Answers below


On Apr 18, 2017, at 1:25 AM, Dennis Honders <dennishond...@gmail.com> wrote:

Hello Pat,

First of all, thanks a lot for the great explanation and the link to the 
PowerPoint. I think it already helped me a lot understanding the algorithms 
behind the templates. I also have some new questions based on the email and the 
PowerPoint. 

I currently understand matrix factorization as finding latent factors that (the 
latent factors) describe hidden relations between users and items. Is this 
correct?
And for finding hidden latent factors, different algorithms exist like 
cooccurrence, ALS and correlated cross occurrence. Is this correct?
No, ALS find latent factors, CCO finds explicit correlations.
In the PowerPoint at the ALS algorithm: 'U' describes dimensionally reduced 
users by “features”. What are the features here? "features are projection 
parameters into a space that is optimized to reduce an error function" I don't 
exactly understand what is meant here. 
Depending on who you talk to, factor = feature they are words for the same 
thing.
I also watched your video about the cooccurence algorithm 
(https://www.youtube.com/watch?v=LWAY_XeoQoc 
<https://www.youtube.com/watch?v=LWAY_XeoQoc>). From the description in the 
email about ALS, I don't see the difference between ALS and the Coocccurrence 
algorithm as explained in the youtube video. 
The YouTube was not meant to describe ALS
The Correlated Cross-Occurrence could be seen as an expansion of the 
Cooccurrence algorithm to make it multi-domain and multi-modal?
Yes, but in a rather fundamental way. The modes of behavior we are talking 
about are different “tensors” in math jargon. Until the advent of LLR there was 
no good way to compare vectors from one tensor to another since the transforms 
are unknown. LLR uses occurrence counts and so turns a multi-tensor problem 
into one tensor space. In other words it allows us to compare one behavior to 
another.

Another accurate way to say this is that Cooccurrence is a special limited case 
of CCO.
From the email: "It does give good results for the top ranked though when you 
have lots of “conversions” per user on average because ALS can only use 
conversions as input. in other words it can use only one kind of behavior 
data." For confirmation: Behavior data is like buy, view, etc?
Choose one, if “buy” yes ALS can only use “buy”. Some use “rate” but this is in 
disfavor these days for many good reasons. Views, etc. you may as well throw 
away with ALS. 
From the email: "It does this for all users and so finds which of the 
indicators most often lead to conversion." What do you mean with conversion 
(also saw it in the PowerPoint)?
A conversion again may be called by many names but it is the mode of behavior 
you want to increase. Primary indicator, conversion event, “buy”, whatever you 
would like to call it, we see it as the most pure form of indication that a 
user prefers an item. On news sites it might be that a user “shares” the 
article, on a video site it might mean that they watch 95% of the video. This 
is the indicator that we compare all else with and is the behavior mode we want 
to recommend. Typically this means for E-Commerce we want “buys” for news we 
want “shares”, for video we want “watch 95%”. In CCO it is only the purest for 
some purpose but there is good data in the rest of the behavior modes if they 
are tested for correlation to the conversion/primary behavior mode.

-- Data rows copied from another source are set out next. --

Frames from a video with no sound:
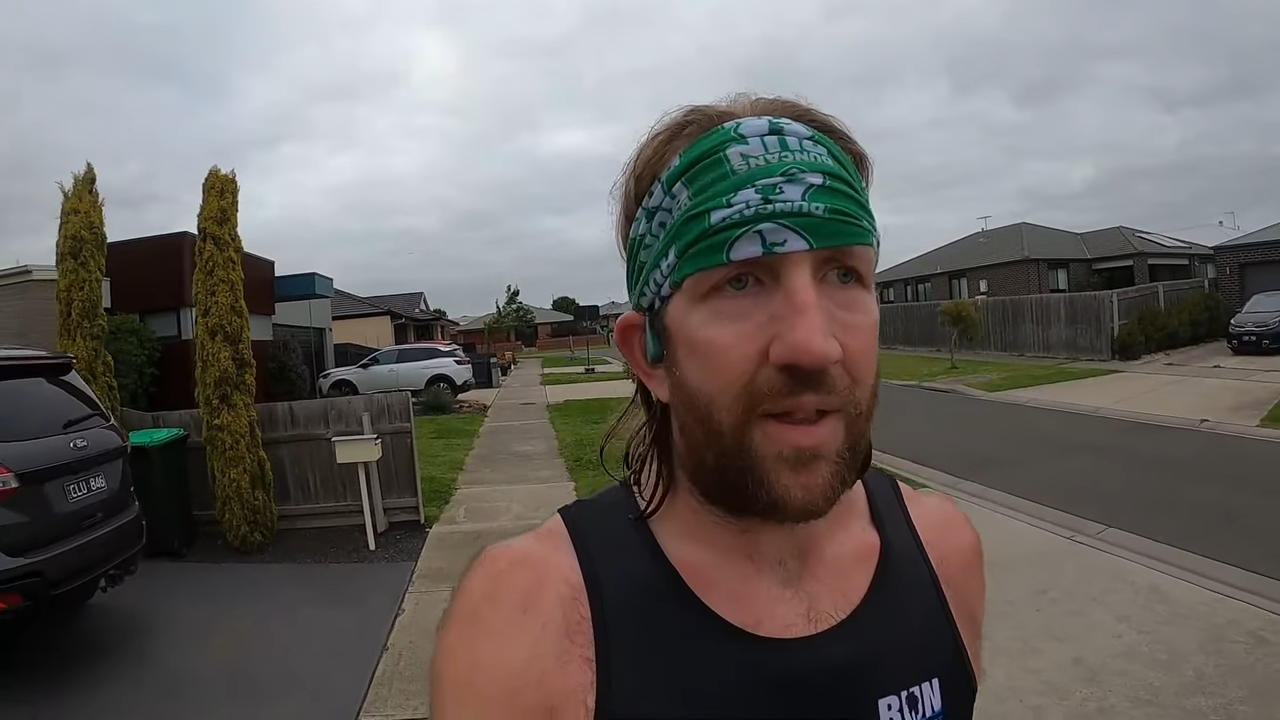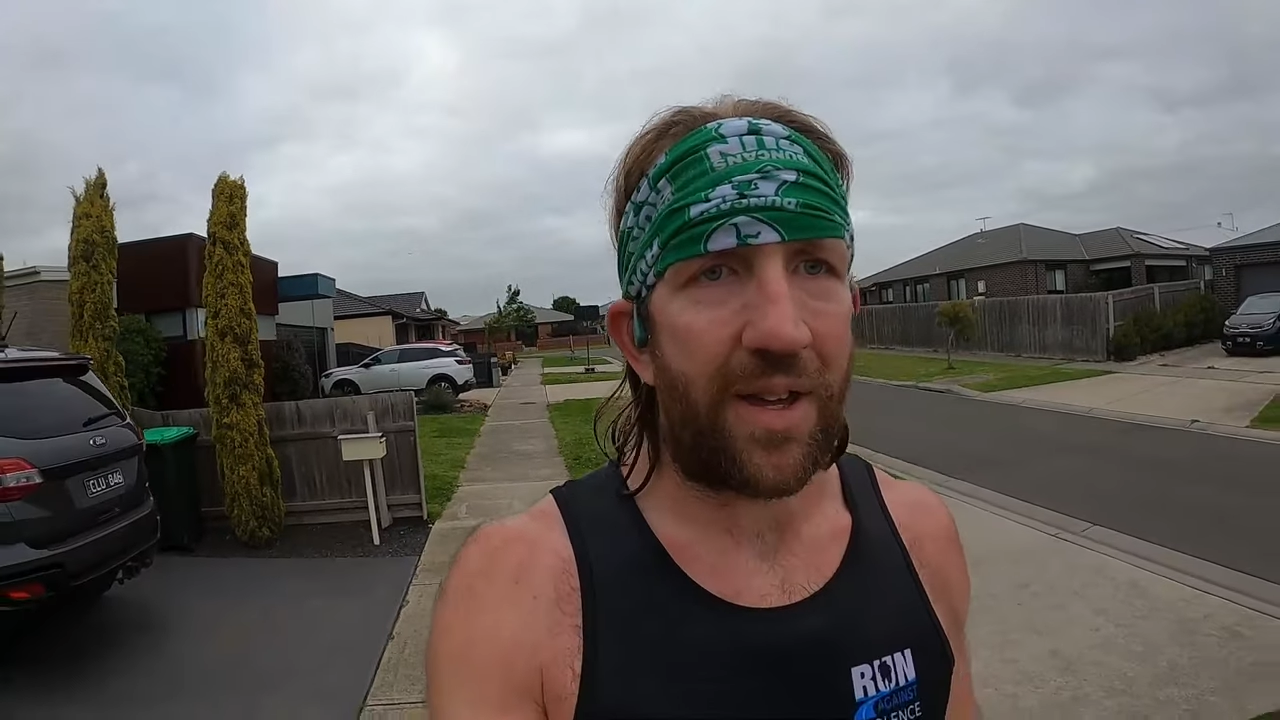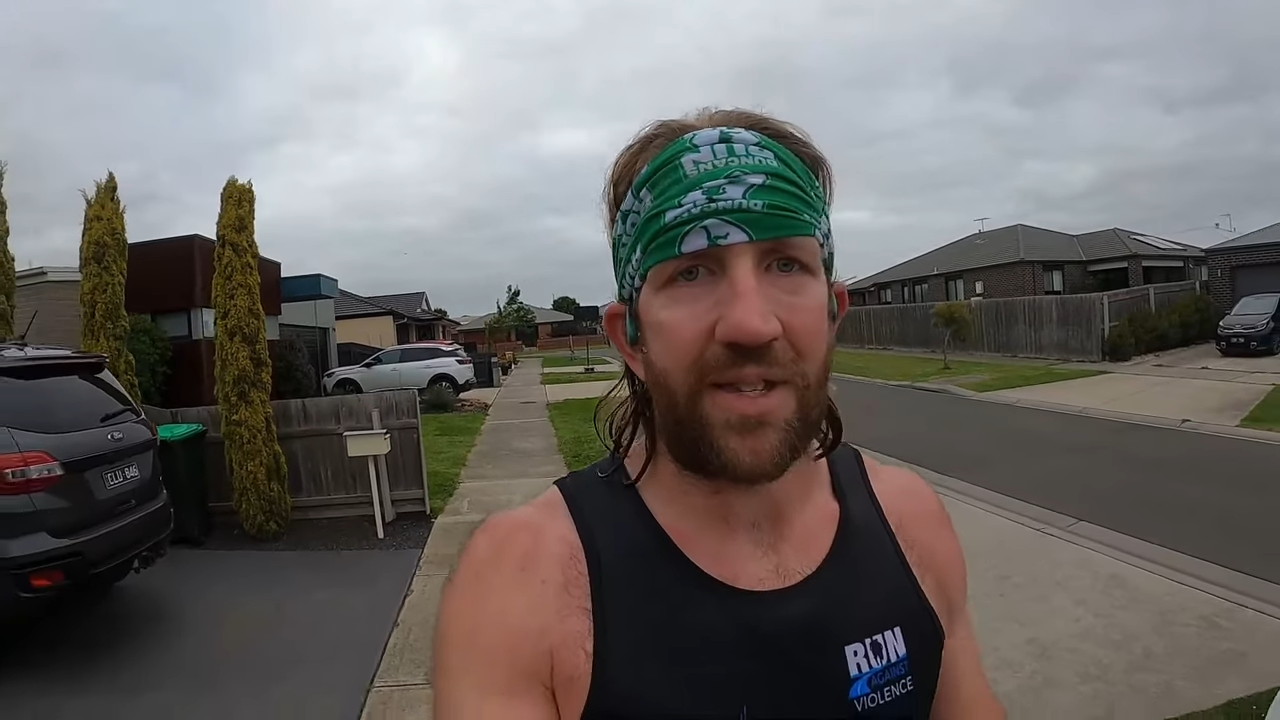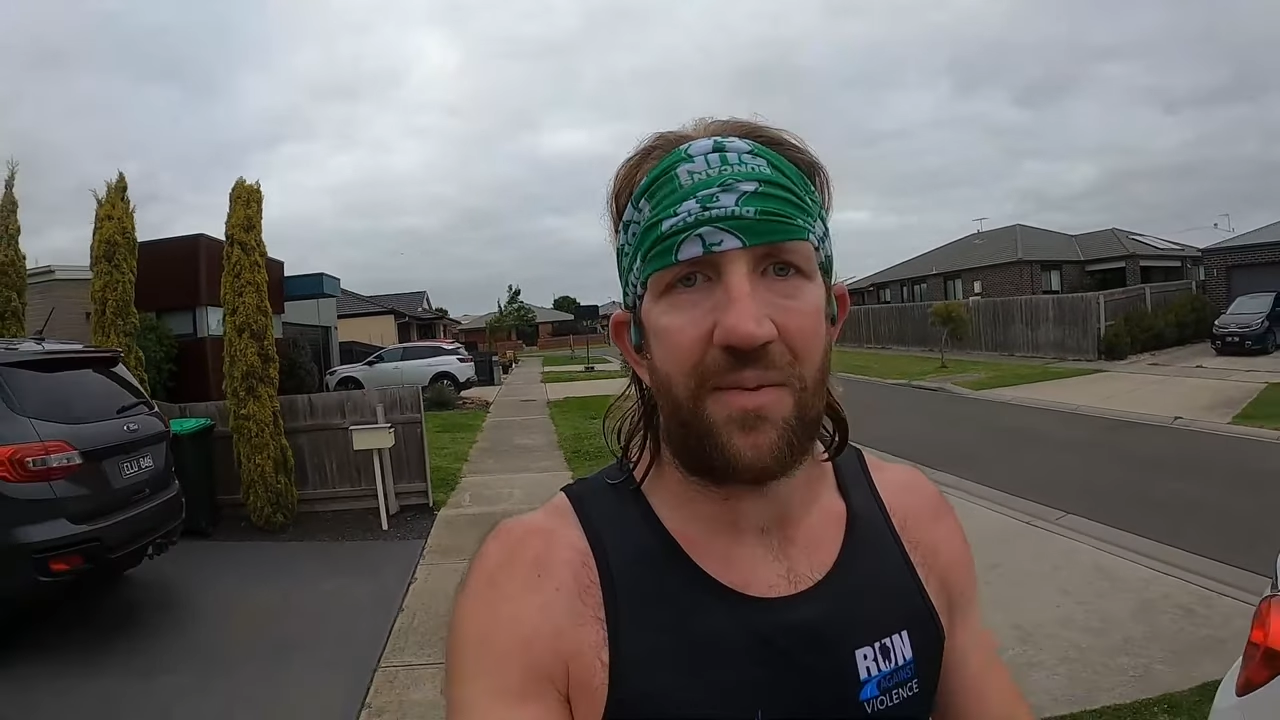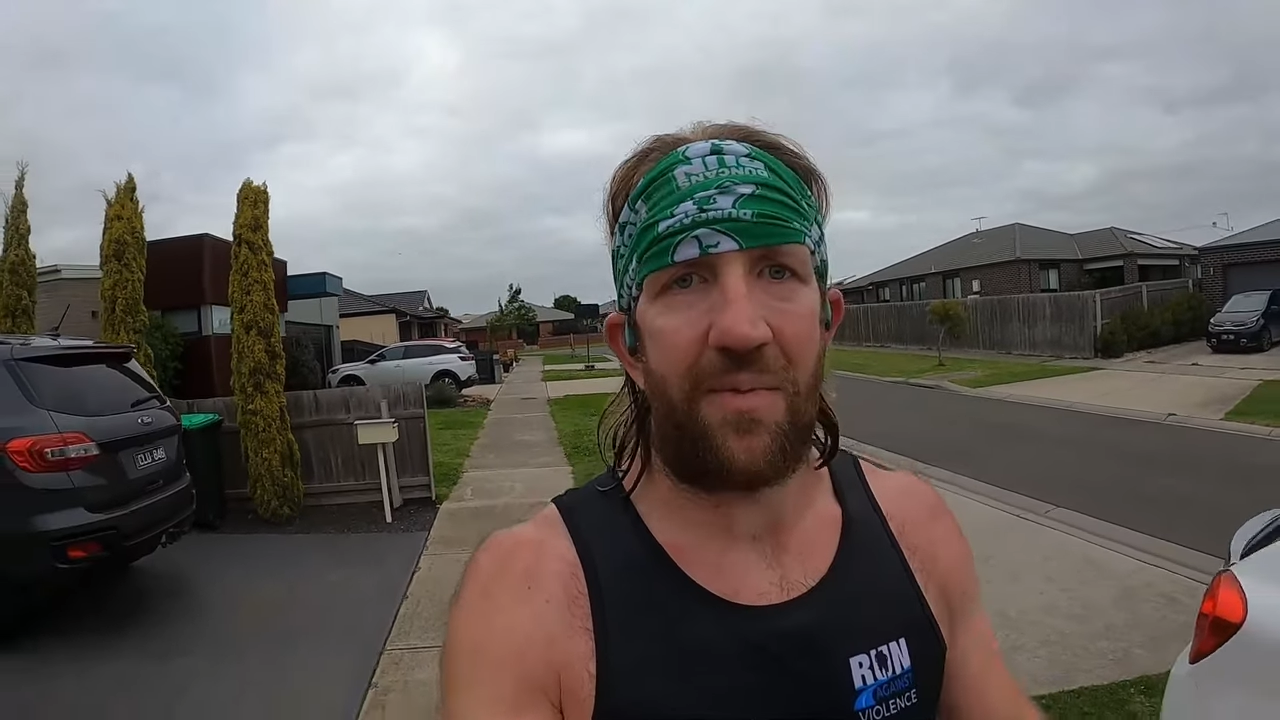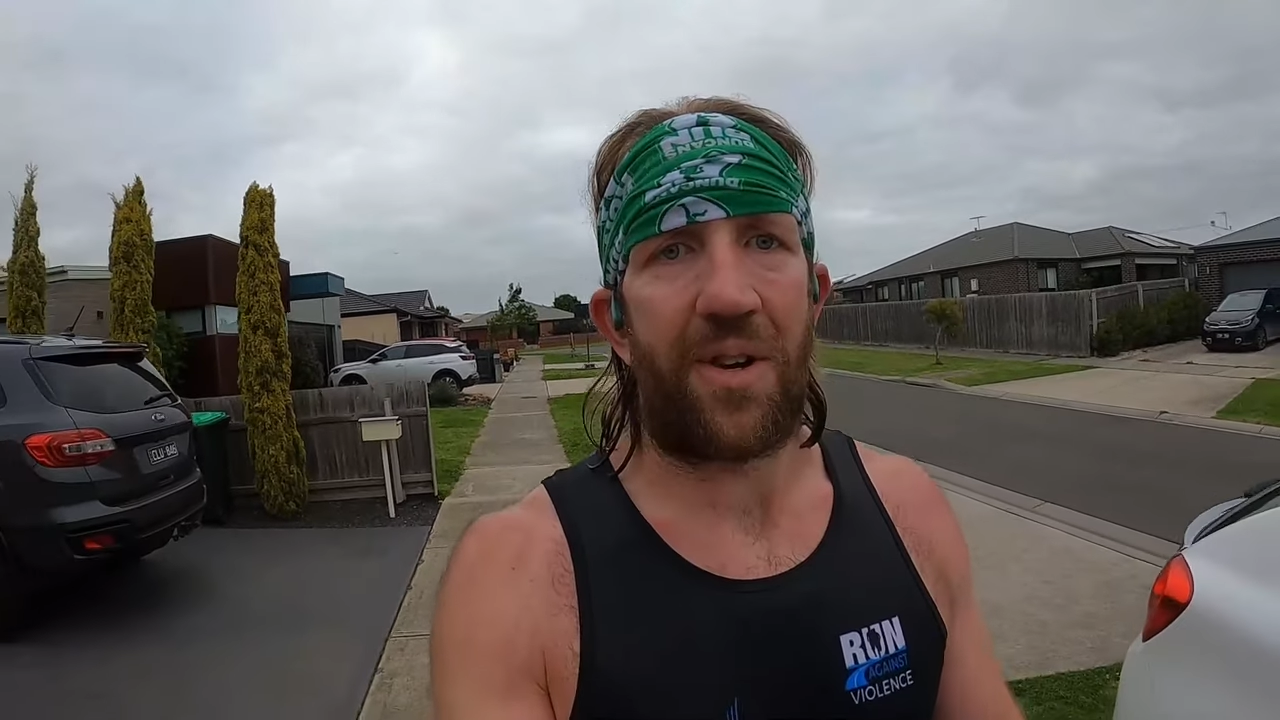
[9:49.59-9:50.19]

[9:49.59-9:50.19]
legs didn't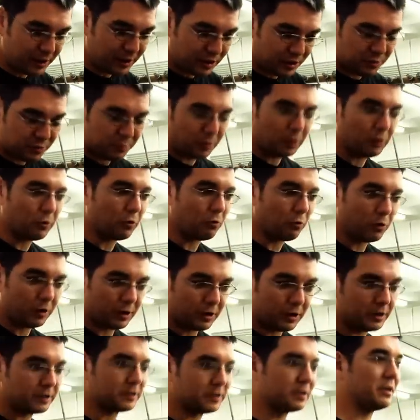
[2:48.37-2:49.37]
each spoke one
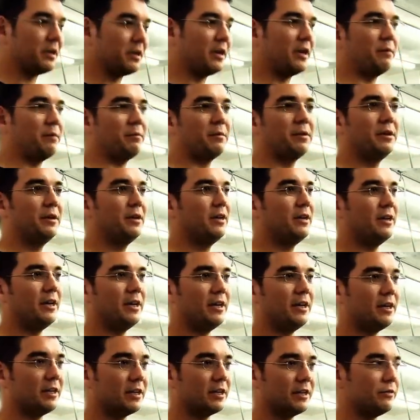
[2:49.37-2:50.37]
at a time,
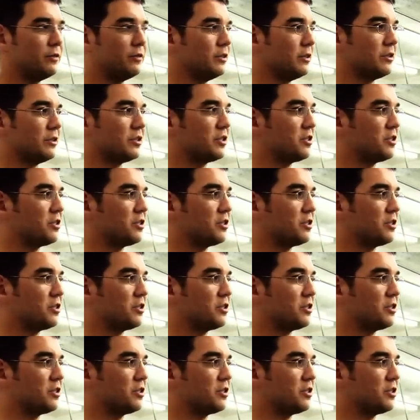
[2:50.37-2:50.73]
and it gives it a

CCO finds events from multiple modes of behavior that correlate with 
conversions, “buy” in the E-Commerce case. This is done on the individual event 
basis. For instance some “views’ lead to “buys” but not all. Many views are 
just for flashy pictures or because they are above the fold somewhere. Others 
views are found to correlate with buys in a significant way. CCO finds these 
views and uses them as good quality indicators of user preference. This 
magnifies usable data (as compared to a single mode recommender like ALS) and 
therefore also increases user and item coverage.

Greetings,

Dennis

2017-04-14 15:18 GMT+02:00 Vaghawan Ojha <vaghawan...@gmail.com 
<mailto:vaghawan...@gmail.com>>:
Sorry the email sent accidentally without finishing, it would be really helpful 
for me if you describe about in which case the multi model are being used. 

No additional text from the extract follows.